◆ **Exercise details**: With the pictures excluded, repeat every entry exactly.

Dataset entries:
_ _ _ _

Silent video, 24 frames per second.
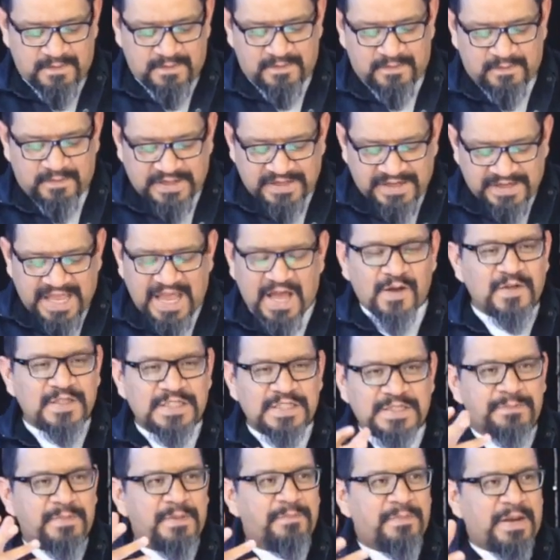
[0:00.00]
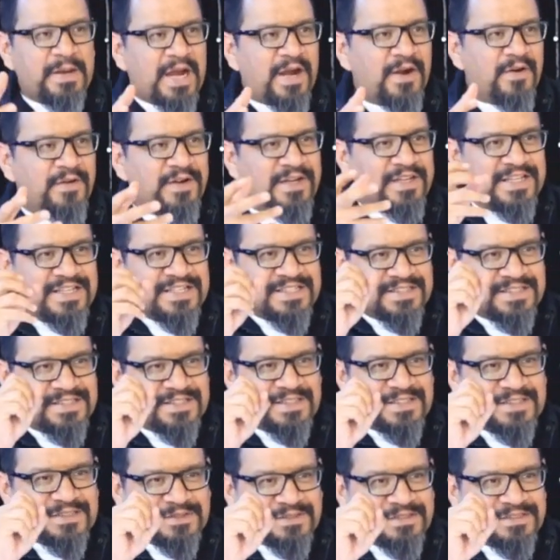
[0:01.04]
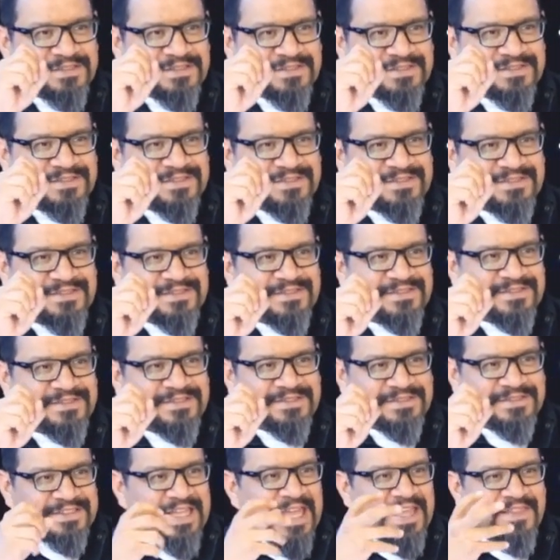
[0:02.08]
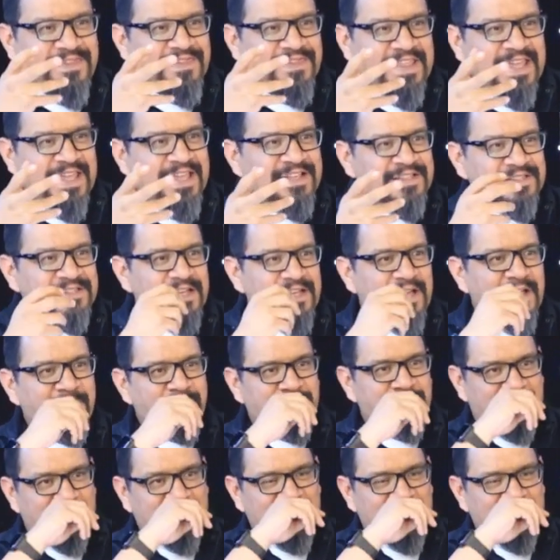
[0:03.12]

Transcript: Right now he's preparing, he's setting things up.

_ _ _ _

◆ **Answer section**:
Silent video, 24 frames per second.
[0:00.00]
[0:01.04]
[0:02.08]
[0:03.12]

Transcript: Right now he's preparing, he's setting things up.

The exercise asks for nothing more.